Banyak peneliti yang membedakan antara pengungkapan diri faktual dan pengungkapan diri emosional dalam mengukur pengaruh pengungkapan diri dalam hubungan intim (Morton, 1978; Reis & Shaver, 1988, dalam Laurenceau, Pietromonaco, & Barrett, 1998). Pengungkapan diri faktual adalah pengungkapan mengenai fakta dan informasi diri (Laurenceau, Pietromonaco, & Barrett, 1998). Pengungkapan diri faktual ini sejalan dengan aspek yang diungkapkan oleh Prager (1995, dalam Eryilmaz & Atak, 2009), yaitu adanya keintiman kognitif. Keintiman kognitif merupakan suatu bentuk kesadaran yang penuh dan pengetahuan tentang hubungan intim yang dijalani dengan pasangan. Keintiman kognitif dikarakteristikan dengan perasaan bahwa individu tersebut mengetahui hal-hal tentang pasangannya.

Pengungkapan diri emosional adalah pengungkapan mengenai perasaan-perasaan, opini-opini, dan penilaian-penilaian pribadi (Laurenceau, Pietromonaco, & Barrett, 1998). Pada aspek yang disebutkan oleh Prager (1995, dalam Eryilmaz & Atak, 2009), pengungkapan diri emosional merupakan suatu bentuk adanya keintiman afeksi dalam suatu hubungan. Keintiman afeksi adalah suatu bentuk ekspresi emosi. Keintiman afeksi berisi tentang perasaan yang dikarakteristikkan dengan kedalaman cinta, perhatian, perasaan kasihan, dan daya tarik positif kepada pasangan (Prager, 1995, dalam Eryilmaz & Atak, 2009).

c. Responsivitas pasangan

Responsivitas pasangan adalah suatu bentuk respon dari perilaku-perilaku yang mereka terima dari pasangannya, seperti pengungkapan dan ekspresi emosi, yang menunjukkan suatu bentuk komunikasi, kebutuhan-kebutuhan, harapan dan aksi dari pasangan (Miller & Berg, 1984, dalam Laurenceau, Pietromonaco, dan Barrett, 1998). Pada suatu hubungan berpacaran, adanya perasaan mendapat respon dari pasangan menjadi hal yang penting dalam membentuk keintiman. Laurenceau, Pietromonaco, dan Barrett (1998) menemukan bahwa perasaan individu mendapat respon dari pasangan menjadi mediator bagi aspek pengungkapan diri dan pengungkapan diri pasangan dalam membentuk keintiman. Pada penelitian yang dilakukan oleh Laurenceau, Pietromonaco, dan Barrett (1998), pengungkapan diri dan

pengungkapan diri pasangan memberikan efek yang lebih kuat pada keintiman setelah aspek responsivitas pasangan ikut berinteraksi di dalamnya.

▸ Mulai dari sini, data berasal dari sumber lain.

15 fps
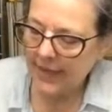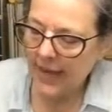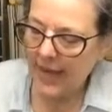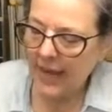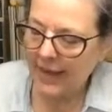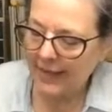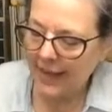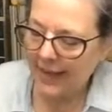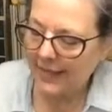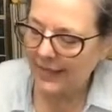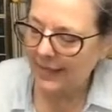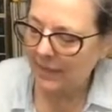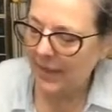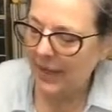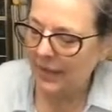yeah, I got
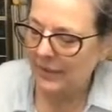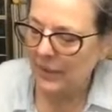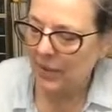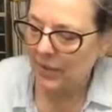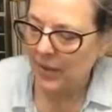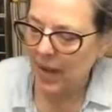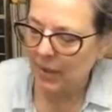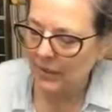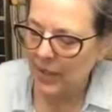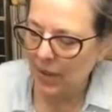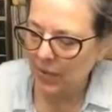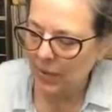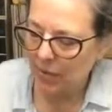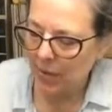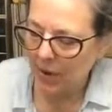Newell's on. I was
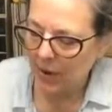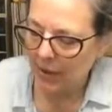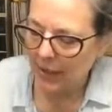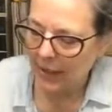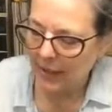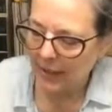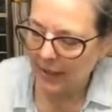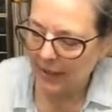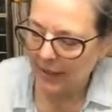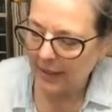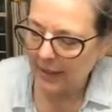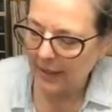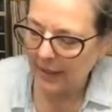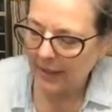holding. Why?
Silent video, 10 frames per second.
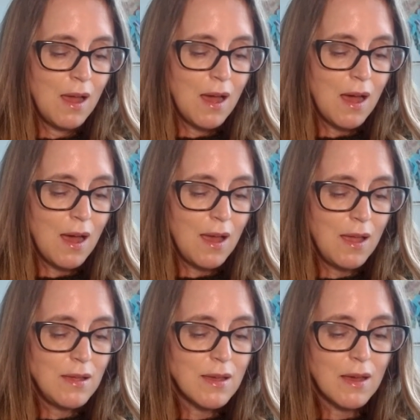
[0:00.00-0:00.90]

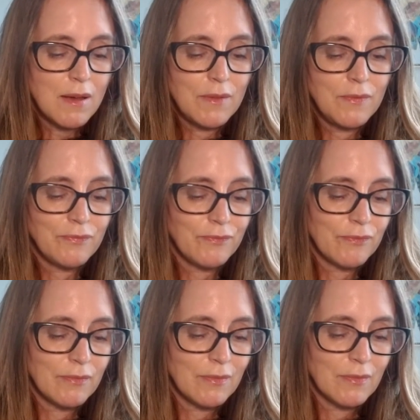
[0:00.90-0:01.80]
I
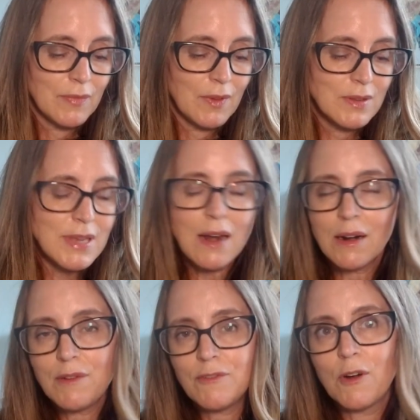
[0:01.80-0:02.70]
sat
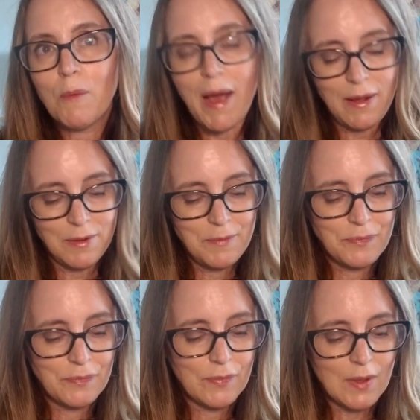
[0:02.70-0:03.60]
on it for a while.
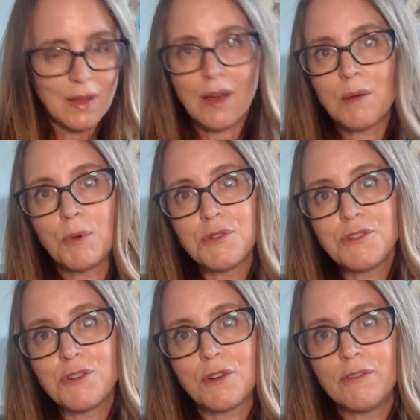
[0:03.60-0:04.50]
I got a
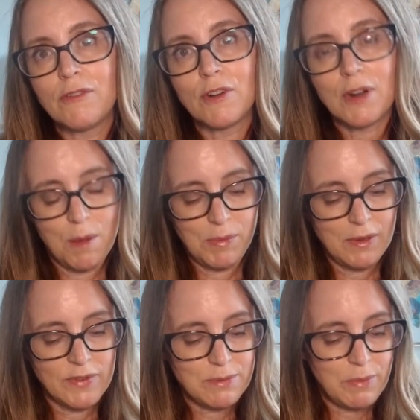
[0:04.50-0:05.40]
brochure for a couple
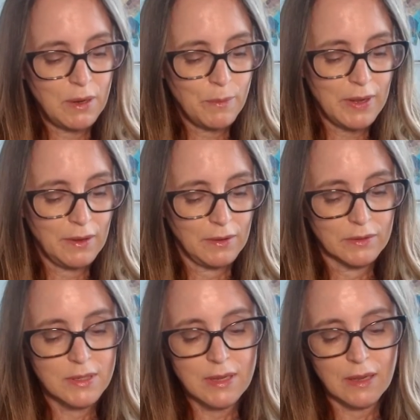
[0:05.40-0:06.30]
of spinning
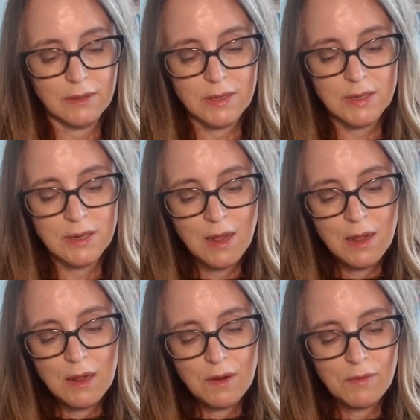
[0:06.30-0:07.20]
wheels and
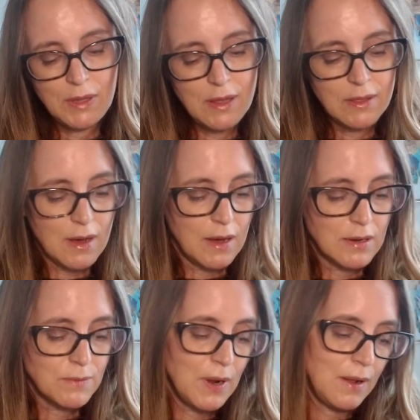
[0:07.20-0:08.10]
really
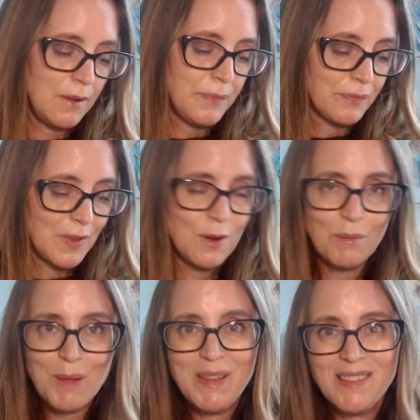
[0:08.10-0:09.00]
thought, well,
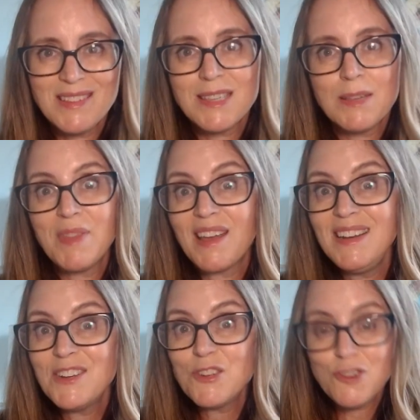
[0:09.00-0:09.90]
maybe this is something I
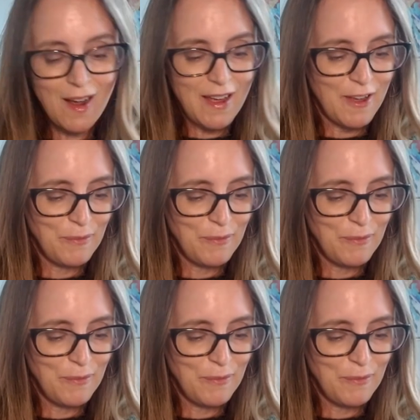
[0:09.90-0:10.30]
need to try.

d. Pengungkapan diri pasangan

Pengungkapan diri pasangan adalah komunikasi verbal yang diberikan oleh pasangan mengenai informasi-informasi, pemikiran-pemikiran, dan perasaan-perasaan pribadi sebagai respon atas pengungkapan diri yang diberikan oleh individu (Reis & Shaver, 1988, dalam Laurenceau, Pietromonaco, & Barrett, 1998). Menurut Dindia (2002, dalam Taylor, Peplau, & Sears, 2009)) pengungkapan diri yang dilakukan oleh individu kepada pasangannya akan cenderung dibalas dengan pengungkapan diri dari pasangannya.

e. Kehadiran

Kehadiran adalah perasaan subyektif mengenai kehadiran orang lain baik secara fisik maupun non fisik. Perasaan kehadiran dapat digerakan dengan tindakan-tindakan simbolis dari ketidakhadiran seseorang atau perasaan yang muncul secara spontan tanpa disebabkan oleh faktor eksternal (Prager, 1995, dalam Eryilmaz & Atak, 2009).